* TASK TO COMPLETE:
The response has to reproduce all entries exactly while excluding their pictures.

[Collected data entries]
BEGIN

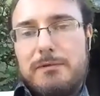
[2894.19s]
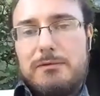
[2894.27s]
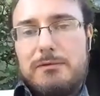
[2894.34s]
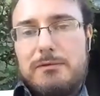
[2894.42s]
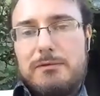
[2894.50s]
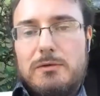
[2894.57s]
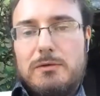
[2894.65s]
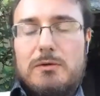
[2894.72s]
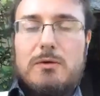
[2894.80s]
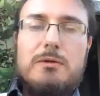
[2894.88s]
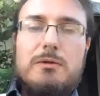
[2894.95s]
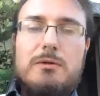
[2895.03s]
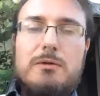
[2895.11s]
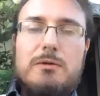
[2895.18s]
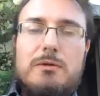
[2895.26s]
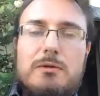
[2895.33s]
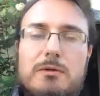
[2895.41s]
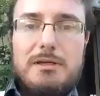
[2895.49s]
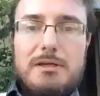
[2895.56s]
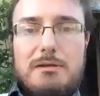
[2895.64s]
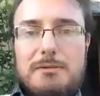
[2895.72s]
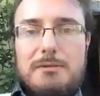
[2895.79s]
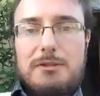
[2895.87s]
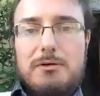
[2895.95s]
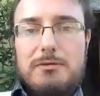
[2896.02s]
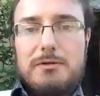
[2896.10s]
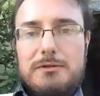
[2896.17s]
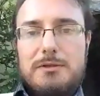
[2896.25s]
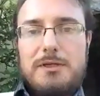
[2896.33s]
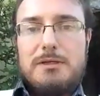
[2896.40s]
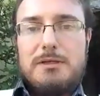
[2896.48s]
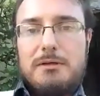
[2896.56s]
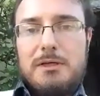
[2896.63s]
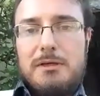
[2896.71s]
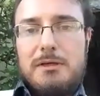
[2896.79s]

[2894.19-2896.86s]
so-called Islamic State coming on the scene,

END

* RESULT BELOW:
[2894.19s]
[2894.27s]
[2894.34s]
[2894.42s]
[2894.50s]
[2894.57s]
[2894.65s]
[2894.72s]
[2894.80s]
[2894.88s]
[2894.95s]
[2895.03s]
[2895.11s]
[2895.18s]
[2895.26s]
[2895.33s]
[2895.41s]
[2895.49s]
[2895.56s]
[2895.64s]
[2895.72s]
[2895.79s]
[2895.87s]
[2895.95s]
[2896.02s]
[2896.10s]
[2896.17s]
[2896.25s]
[2896.33s]
[2896.40s]
[2896.48s]
[2896.56s]
[2896.63s]
[2896.71s]
[2896.79s]

[2894.19-2896.86s]
so-called Islamic State coming on the scene,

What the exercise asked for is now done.